Transcriptome analysis of differential genes from species samples from which a reference genome was not determined to obtain a differential gene list including a plurality of gene differences, and obtaining a pre-generated gene sequence file from which repetitive gene sequences were removed;

analyzing the gene sequence file to determine a plurality of gene sequences, and carrying out path annotation on each gene in the plurality of gene sequences so as to generate an annotated gene sequence file;

adding annotation information for each gene data item in the difference gene list according to the channel annotation of each gene in the annotated gene sequence file; and

enrichment processing is carried out on annotation information of each gene data item in the differential gene list so as to obtain a plurality of enriched gene paths, a plurality of target gene paths are selected from the plurality of enriched gene paths, and each target gene path is used as a differential gene path so as to obtain a plurality of differential gene paths.

The format of the gene sequence file is text-based and is used to represent a nucleotide sequence or an amino acid sequence.

Wherein pathway annotation for each gene in the plurality of gene sequences comprises:

A gene identification number and a gene pathway number are determined for each gene in the plurality of gene sequences to enable pathway annotation of each gene.

Also included is removing duplicate gene data items from all gene data items in the differential gene list.

Also included is removal of duplicate gene sequences from all gene sequences in the annotated gene sequence file.
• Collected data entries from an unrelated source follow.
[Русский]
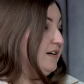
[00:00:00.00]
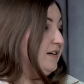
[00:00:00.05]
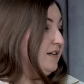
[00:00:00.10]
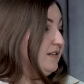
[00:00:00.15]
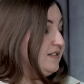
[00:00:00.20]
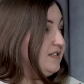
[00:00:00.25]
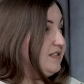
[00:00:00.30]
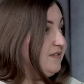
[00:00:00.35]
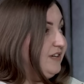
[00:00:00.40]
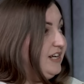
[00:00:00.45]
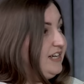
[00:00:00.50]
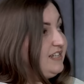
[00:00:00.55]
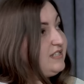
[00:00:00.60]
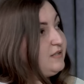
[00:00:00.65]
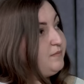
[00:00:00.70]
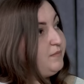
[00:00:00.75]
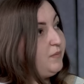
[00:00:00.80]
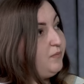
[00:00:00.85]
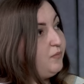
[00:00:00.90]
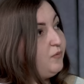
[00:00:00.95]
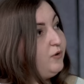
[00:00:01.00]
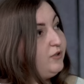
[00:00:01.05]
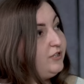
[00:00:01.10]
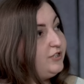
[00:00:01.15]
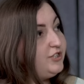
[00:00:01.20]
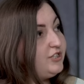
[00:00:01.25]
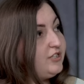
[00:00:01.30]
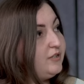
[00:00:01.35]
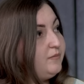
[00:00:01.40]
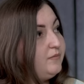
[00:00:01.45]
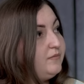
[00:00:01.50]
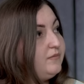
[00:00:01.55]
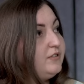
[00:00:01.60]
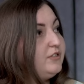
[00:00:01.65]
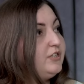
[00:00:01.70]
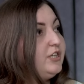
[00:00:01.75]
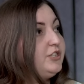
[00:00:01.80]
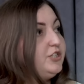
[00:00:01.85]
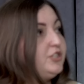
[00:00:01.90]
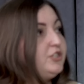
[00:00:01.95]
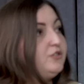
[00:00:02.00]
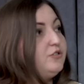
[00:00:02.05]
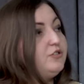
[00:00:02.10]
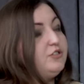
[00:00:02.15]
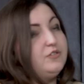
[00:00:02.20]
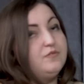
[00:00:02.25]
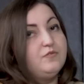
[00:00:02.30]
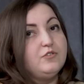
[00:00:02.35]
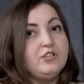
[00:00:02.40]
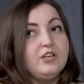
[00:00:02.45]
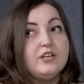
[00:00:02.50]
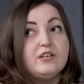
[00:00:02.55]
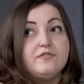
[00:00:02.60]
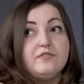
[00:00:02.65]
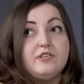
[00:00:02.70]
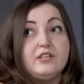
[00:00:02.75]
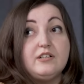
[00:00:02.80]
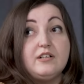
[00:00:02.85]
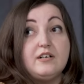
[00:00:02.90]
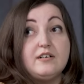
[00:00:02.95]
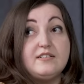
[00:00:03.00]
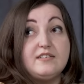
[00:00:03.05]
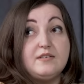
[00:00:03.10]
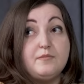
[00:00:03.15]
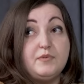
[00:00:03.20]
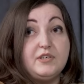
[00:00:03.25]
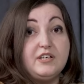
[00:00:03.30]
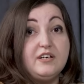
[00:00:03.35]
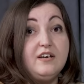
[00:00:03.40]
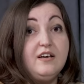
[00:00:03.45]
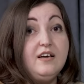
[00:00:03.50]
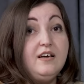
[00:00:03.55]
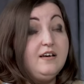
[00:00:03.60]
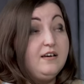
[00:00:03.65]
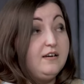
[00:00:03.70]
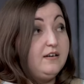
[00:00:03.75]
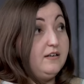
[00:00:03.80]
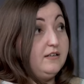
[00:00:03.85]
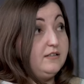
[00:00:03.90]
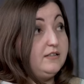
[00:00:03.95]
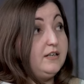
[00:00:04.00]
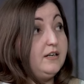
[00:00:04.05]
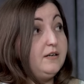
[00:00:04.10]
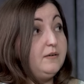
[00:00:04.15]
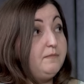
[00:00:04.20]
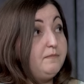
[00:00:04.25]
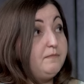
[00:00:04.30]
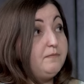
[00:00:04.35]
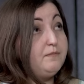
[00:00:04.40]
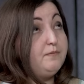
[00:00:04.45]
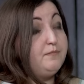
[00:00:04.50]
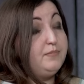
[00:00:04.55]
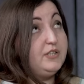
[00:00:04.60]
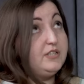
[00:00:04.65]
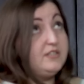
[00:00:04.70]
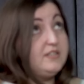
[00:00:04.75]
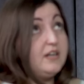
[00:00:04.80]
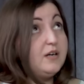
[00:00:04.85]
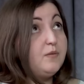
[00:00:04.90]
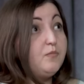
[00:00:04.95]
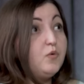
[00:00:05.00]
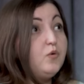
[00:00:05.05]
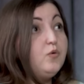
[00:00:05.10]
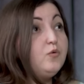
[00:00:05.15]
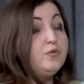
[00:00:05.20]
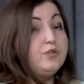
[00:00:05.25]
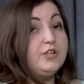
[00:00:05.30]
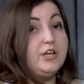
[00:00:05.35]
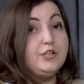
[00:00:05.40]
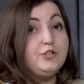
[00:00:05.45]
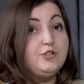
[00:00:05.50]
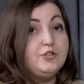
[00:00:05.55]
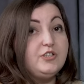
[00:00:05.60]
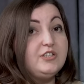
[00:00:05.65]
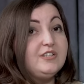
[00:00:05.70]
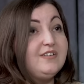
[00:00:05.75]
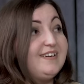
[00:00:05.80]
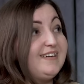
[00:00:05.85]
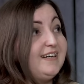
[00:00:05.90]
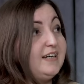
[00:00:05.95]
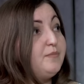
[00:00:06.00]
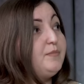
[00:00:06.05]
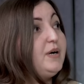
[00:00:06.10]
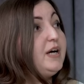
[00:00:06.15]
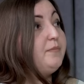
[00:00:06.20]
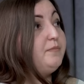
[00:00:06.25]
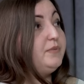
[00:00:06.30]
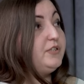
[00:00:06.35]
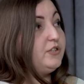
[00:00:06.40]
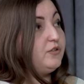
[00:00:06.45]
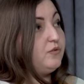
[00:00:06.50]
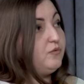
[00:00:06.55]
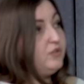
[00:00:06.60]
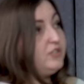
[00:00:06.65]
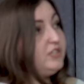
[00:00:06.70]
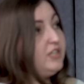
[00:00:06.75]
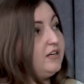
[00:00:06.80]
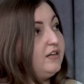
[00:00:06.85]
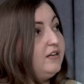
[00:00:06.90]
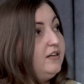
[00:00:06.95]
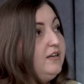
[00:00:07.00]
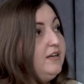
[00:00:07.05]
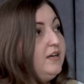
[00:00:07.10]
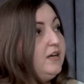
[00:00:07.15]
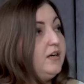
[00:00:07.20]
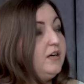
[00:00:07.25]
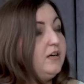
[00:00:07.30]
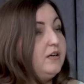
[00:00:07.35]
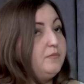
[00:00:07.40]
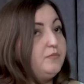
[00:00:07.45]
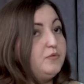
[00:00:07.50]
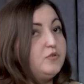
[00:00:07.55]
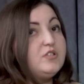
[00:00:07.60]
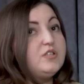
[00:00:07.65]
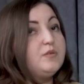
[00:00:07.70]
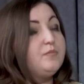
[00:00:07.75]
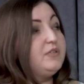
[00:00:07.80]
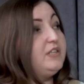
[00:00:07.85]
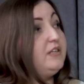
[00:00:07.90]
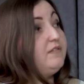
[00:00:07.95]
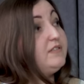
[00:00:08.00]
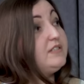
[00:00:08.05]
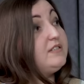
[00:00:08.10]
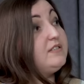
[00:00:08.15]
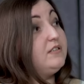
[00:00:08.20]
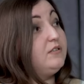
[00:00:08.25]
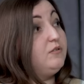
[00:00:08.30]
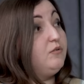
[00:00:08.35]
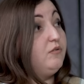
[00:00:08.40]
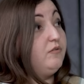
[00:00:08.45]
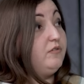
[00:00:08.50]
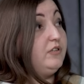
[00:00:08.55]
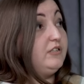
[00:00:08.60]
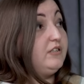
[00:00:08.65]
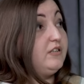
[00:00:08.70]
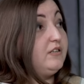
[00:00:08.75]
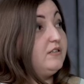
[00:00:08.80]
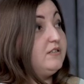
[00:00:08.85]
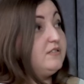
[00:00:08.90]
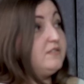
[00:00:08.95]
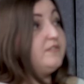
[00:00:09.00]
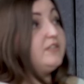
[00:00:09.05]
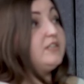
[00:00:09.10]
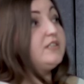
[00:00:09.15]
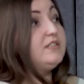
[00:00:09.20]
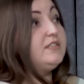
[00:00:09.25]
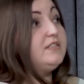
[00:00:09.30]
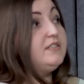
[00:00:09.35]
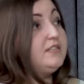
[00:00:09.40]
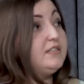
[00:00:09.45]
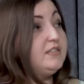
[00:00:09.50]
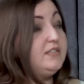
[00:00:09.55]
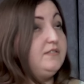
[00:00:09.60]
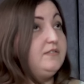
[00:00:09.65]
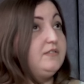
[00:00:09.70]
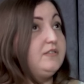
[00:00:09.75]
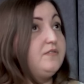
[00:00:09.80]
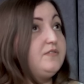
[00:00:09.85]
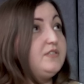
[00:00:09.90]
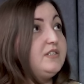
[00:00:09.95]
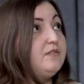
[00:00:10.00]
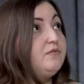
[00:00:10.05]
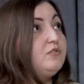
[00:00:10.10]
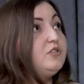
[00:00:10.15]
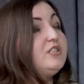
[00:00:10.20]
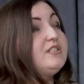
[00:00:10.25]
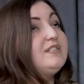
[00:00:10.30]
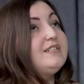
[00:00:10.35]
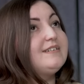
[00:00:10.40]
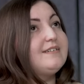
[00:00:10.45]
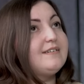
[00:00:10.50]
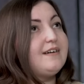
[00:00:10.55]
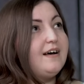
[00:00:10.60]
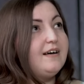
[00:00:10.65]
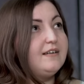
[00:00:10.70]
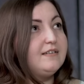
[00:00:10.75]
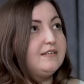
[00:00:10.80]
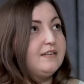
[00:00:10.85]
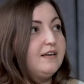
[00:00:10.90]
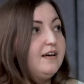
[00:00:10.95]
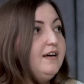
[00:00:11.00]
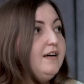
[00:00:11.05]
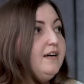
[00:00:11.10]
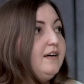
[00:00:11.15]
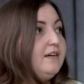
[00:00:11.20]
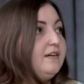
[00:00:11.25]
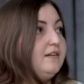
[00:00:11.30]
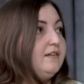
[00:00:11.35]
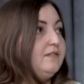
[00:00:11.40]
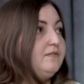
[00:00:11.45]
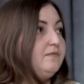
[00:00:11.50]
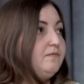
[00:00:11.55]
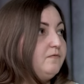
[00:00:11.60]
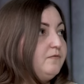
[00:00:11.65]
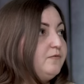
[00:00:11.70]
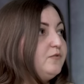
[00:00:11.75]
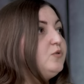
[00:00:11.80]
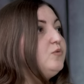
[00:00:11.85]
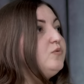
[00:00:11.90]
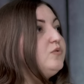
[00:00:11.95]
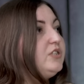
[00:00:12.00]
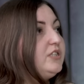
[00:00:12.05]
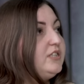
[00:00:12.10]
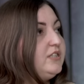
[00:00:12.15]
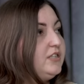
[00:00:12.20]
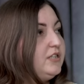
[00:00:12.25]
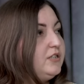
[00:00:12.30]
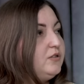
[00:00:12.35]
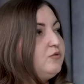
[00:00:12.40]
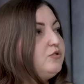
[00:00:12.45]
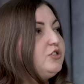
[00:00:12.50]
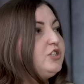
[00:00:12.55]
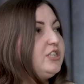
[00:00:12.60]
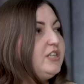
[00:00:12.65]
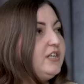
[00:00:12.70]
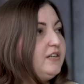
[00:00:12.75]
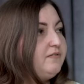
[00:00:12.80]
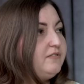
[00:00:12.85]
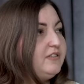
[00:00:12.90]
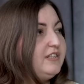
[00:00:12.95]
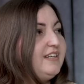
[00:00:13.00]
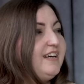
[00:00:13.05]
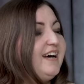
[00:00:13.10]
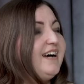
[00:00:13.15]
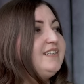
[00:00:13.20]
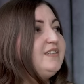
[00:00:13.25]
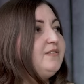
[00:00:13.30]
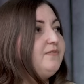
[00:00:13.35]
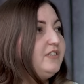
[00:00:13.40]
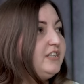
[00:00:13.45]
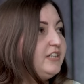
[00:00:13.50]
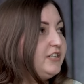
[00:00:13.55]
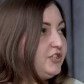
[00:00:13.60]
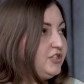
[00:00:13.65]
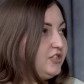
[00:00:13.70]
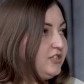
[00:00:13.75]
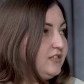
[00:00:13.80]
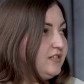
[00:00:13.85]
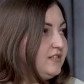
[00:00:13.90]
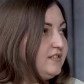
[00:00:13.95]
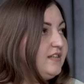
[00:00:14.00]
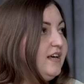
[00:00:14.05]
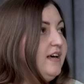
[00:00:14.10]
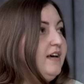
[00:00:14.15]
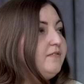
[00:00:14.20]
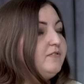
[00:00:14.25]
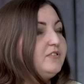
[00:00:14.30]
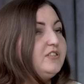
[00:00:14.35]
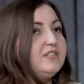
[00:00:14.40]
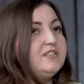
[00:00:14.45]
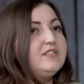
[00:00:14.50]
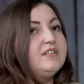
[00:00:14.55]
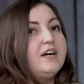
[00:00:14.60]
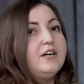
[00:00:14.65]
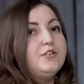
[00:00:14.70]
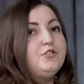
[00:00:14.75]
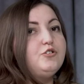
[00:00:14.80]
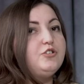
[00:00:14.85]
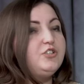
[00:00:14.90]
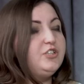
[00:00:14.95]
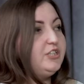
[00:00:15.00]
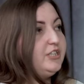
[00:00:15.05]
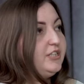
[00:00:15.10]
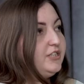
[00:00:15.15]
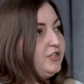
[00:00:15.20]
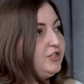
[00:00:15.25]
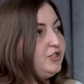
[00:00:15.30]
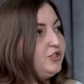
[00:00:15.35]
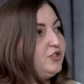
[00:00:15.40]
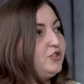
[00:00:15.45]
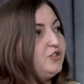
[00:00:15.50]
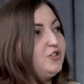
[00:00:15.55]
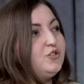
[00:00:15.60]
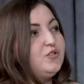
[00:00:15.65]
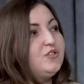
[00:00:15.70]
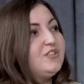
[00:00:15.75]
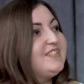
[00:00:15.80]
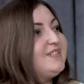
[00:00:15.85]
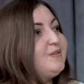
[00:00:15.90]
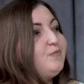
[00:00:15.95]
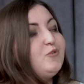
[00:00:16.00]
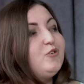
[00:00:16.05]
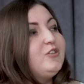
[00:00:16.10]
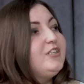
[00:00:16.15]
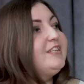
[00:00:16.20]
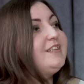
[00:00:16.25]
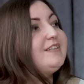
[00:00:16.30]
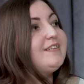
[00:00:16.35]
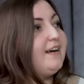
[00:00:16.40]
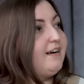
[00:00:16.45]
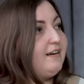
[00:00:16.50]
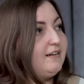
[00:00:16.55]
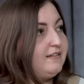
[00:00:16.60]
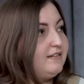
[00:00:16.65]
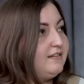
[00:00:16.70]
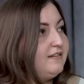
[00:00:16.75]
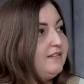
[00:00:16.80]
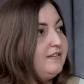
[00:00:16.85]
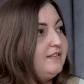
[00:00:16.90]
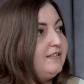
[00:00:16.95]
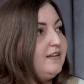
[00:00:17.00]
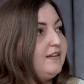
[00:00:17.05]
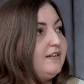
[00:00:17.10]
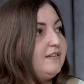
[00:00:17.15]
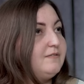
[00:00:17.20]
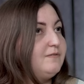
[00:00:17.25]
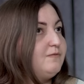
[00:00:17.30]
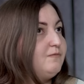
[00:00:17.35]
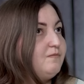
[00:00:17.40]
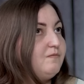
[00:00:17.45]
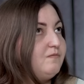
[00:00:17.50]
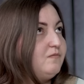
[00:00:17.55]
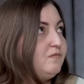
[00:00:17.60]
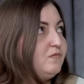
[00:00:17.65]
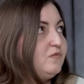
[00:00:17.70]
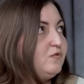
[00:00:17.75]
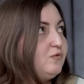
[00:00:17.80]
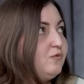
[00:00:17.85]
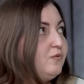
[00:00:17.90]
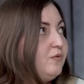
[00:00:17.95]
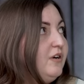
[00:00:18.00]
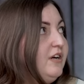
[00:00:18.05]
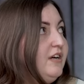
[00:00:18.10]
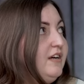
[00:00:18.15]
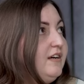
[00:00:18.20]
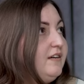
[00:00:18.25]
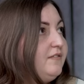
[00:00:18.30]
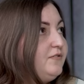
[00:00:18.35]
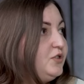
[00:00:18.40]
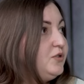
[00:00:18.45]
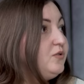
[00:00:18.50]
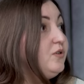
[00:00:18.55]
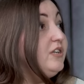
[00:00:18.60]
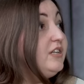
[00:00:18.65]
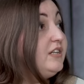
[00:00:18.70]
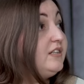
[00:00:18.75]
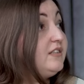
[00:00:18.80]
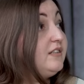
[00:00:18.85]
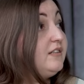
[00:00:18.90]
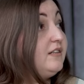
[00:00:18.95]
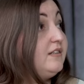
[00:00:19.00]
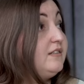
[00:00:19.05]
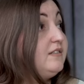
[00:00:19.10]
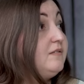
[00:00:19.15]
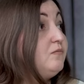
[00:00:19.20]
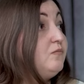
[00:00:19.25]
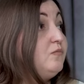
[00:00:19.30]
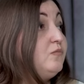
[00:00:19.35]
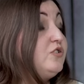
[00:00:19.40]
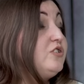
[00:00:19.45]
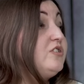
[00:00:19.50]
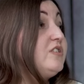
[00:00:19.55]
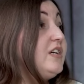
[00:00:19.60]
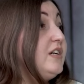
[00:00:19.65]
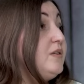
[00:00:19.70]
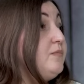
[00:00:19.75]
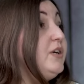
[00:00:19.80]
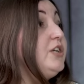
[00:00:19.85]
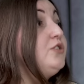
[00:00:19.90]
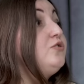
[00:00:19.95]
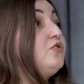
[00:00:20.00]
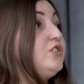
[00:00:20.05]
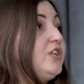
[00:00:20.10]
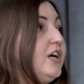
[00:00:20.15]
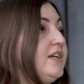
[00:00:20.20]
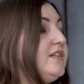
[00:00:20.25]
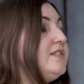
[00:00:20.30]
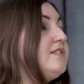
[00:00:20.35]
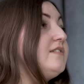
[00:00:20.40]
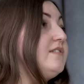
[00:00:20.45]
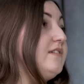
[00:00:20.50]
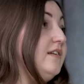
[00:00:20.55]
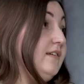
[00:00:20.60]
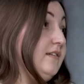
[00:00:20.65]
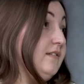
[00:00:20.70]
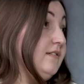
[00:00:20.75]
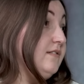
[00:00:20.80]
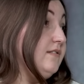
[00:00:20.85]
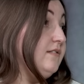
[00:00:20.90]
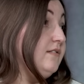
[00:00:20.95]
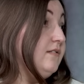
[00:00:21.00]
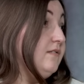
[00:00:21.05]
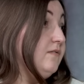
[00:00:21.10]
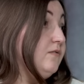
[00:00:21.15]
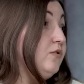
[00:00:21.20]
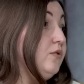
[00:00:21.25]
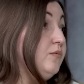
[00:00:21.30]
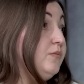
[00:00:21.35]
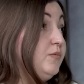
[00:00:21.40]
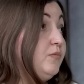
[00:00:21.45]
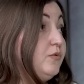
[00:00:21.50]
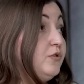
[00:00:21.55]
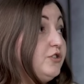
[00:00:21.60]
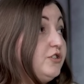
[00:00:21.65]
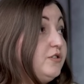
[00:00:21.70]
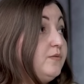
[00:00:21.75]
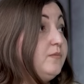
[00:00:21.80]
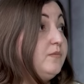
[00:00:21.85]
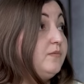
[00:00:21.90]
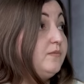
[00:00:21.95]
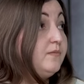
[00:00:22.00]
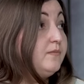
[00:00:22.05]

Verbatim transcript: э, расставляется по полочкам. И mm даже то, что вот я говорила о себе, э, я придя к Богу, я ощутила, как моя природа э, просто была восстановлена, сверхъестественно. Все вот эти раны э, внутренние, душевные, отверженность, вот эти ощущения, что что-то со мной не так, я, ну, все это, можно сказать, моя душа исцелилась в Доме Божьем.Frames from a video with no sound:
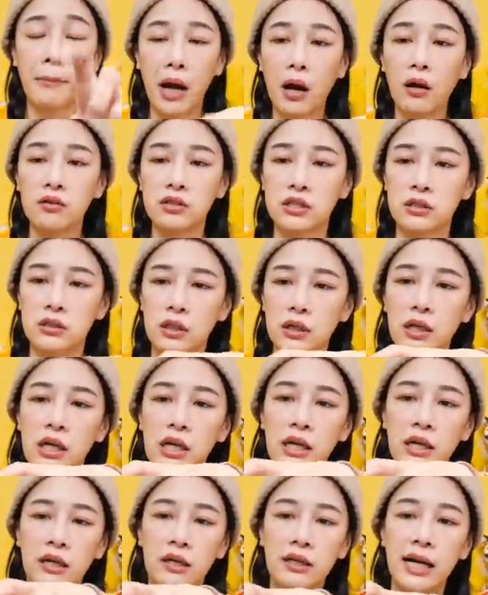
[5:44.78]
蛮好吃的。
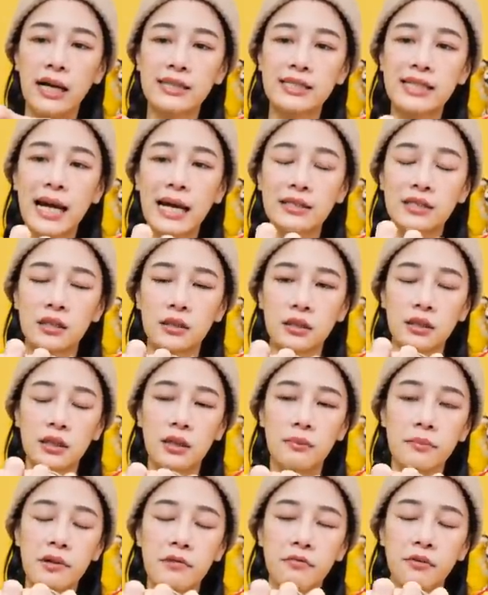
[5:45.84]
可它下层的那个
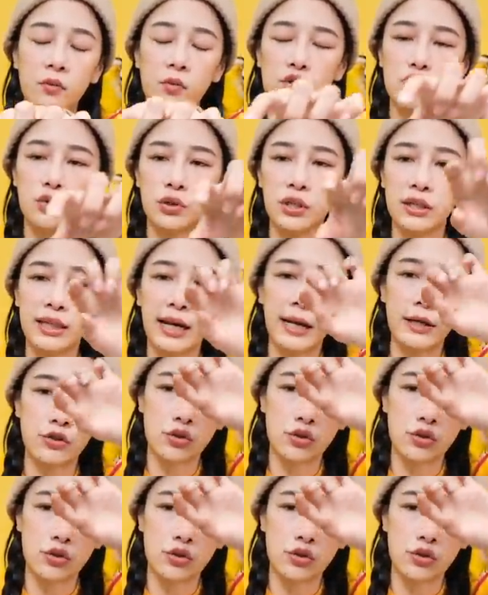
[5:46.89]
面粉味就有点太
The selecting a plurality of gene pathways of interest from the enriched plurality of gene pathways comprises:

and sorting each of the enriched plurality of gene pathways in descending order according to the confidence level to generate a descending order sequence, and selecting a predetermined number of gene pathways with the highest confidence level from the descending order sequence as target gene pathways.

Generating a dot pattern of gene pathways from the differential gene list and annotated gene sequence files;

in the dot plot, the abscissa represents the degree of enrichment of the number and reliability of genes, and the ordinate represents the description of the enriched gene pathways; and

in the dot pattern, the size of the number of genes is indicated by the size of dots, and the reliability of enrichment is represented by the color of dots.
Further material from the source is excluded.